BTW, further to the earlier, as it appears that life settlements are here to stay at least for the foreseeable future, insurers (subject to legality thereof in the various jurisdictions) may wish to consider "transferability" as a contractual provision.

In other words, have life products that are "transferable" (incl. assignments, etc.) and life products that are "non-transferable". The "non-transferable" products would continue to be factored traditionally for pre-claim lapse whereas the "transferable" products would be priced either w/o lapse factoring or with a less significant lapse factoring.

Under that scenario, consumers would have the option to purchase a contract that could potentially be "sold" in a life settlement transaction or to purchase a contract that would lack that provision but which would bear a lower premium. In a sense, somewhat akin to "convertible" and "non-convertible".

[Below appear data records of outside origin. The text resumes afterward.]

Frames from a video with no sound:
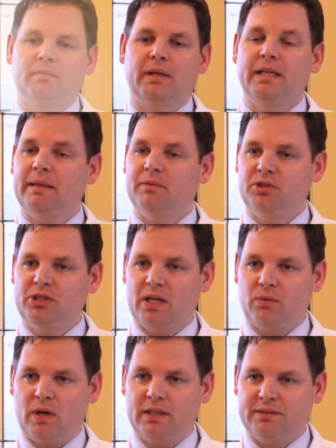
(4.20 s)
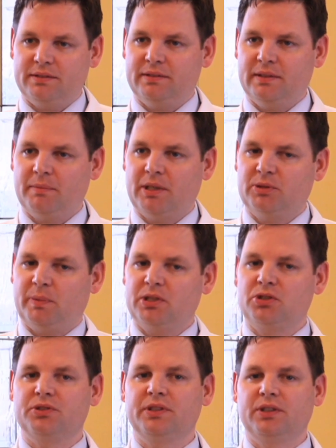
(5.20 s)
My name is John Watson, and my
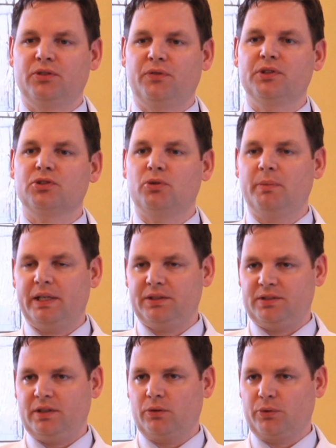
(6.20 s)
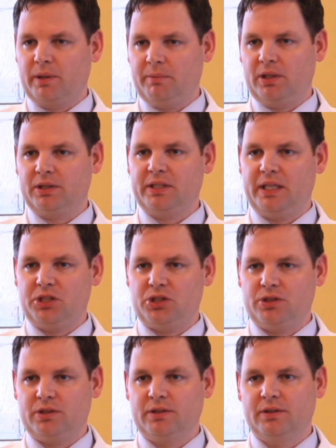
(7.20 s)
specialty is physical medicine and
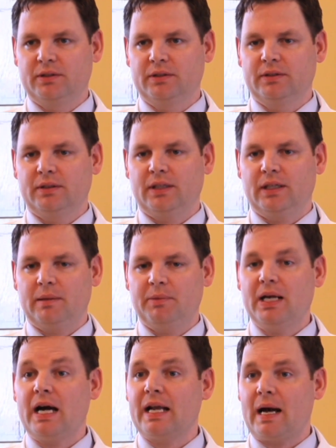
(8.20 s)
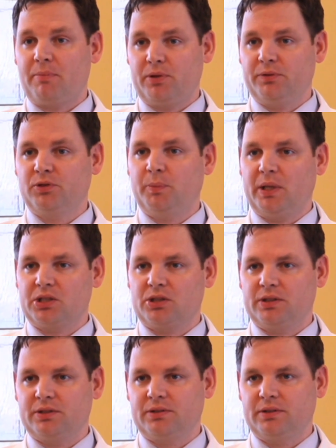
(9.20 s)
rehabilitation. I'm a non-operative
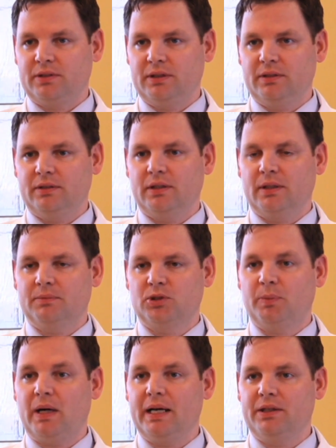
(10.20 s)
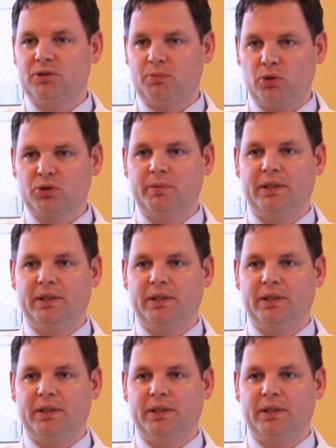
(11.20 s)
specialist in spine and sportsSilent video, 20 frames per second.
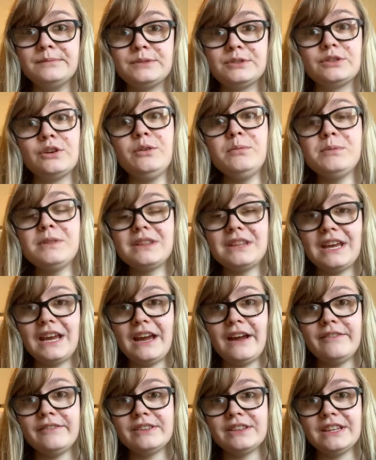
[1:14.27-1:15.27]
soap that they
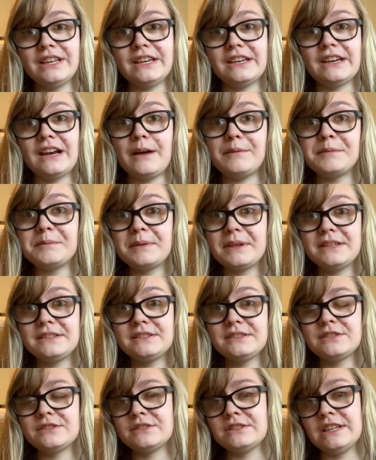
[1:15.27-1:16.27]
have in like common
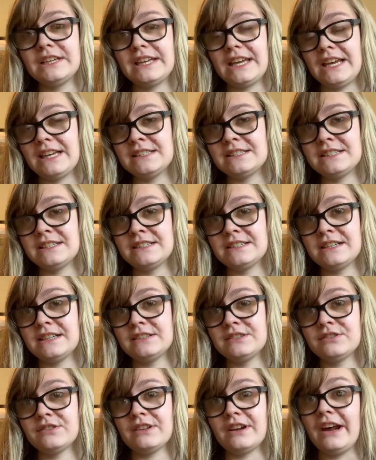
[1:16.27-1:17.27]
places or like hand
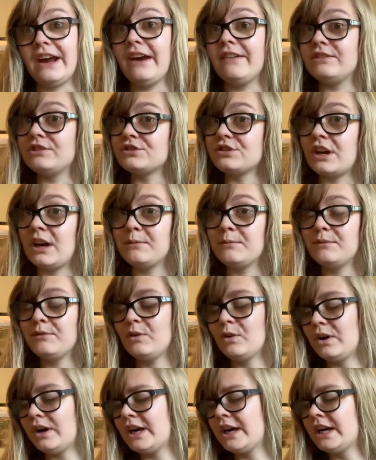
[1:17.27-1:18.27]
sanitizer that I haven't tried before.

...just a thought... to "let the goat be satiated while keeping the grass green" (to accommodate both)...
 
lifesettlementadvisor, If your question is addressed to me, I'm not involved in sales of life settlements or otherwise. I am, however, involved on a full time basis in R&D.

No, sorry it was for Derek.

While Milestone is a great provider, its always easy to tell when they hire a new sales rep. First thing is that they hit forums, linkedin, and then call on the guys with life settlement licenses.
 
LifeSettlementAdvisor,

I apologize for the tardy response. I have been in and out of the office a lot lately. To answer your questions, I work on the inside sales team here at Milestone. We have on average 30-40 policies a day submitted to us for evaluation.

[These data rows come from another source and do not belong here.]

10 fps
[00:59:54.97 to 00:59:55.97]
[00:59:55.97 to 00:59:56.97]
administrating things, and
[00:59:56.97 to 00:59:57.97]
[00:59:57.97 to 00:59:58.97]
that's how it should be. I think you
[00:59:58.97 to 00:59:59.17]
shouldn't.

In regards to your question about working directly with us or going through brokers, it all depends. A lot of the times agents are hesitant to order LE's or medical records. If they are able to do so, then we feel it is best to work directly with the agent. This leaves more money for the agent and their client. Brokers can be advantageous in the process because they often will provide LE's or medical records and can speed up the process. However, we do not recommend that the case be shopped out to multiple brokers. It can become very difficult to determine who actually controls a case when you see it coming from multiple sources.
 
LifeSettlementAdvisor,

I apologize for the tardy response. I have been in and out of the office a lot lately. To answer your questions, I work on the inside sales team here at Milestone. We have on average 30-40 policies a day submitted to us for evaluation.

In regards to your question about working directly with us or going through brokers, it all depends. A lot of the times agents are hesitant to order LE's or medical records. If they are able to do so, then we feel it is best to work directly with the agent. This leaves more money for the agent and their client. Brokers can be advantageous in the process because they often will provide LE's or medical records and can speed up the process. However, we do not recommend that the case be shopped out to multiple brokers. It can become very difficult to determine who actually controls a case when you see it coming from multiple sources.

Derek:

I agree that multiple brokers will devalue a policy. But I disagree with the rest. While there are some shady brokers that will take advantage of weak agents, most don't. If agents go directly to Milestone or Coventry, than they are probably not going to any other providers to receive bids. As I'm sure you know, it is a rare case that closes for the original bid. Without the broker (even with his cut of the money) the case will not receive competitive offers!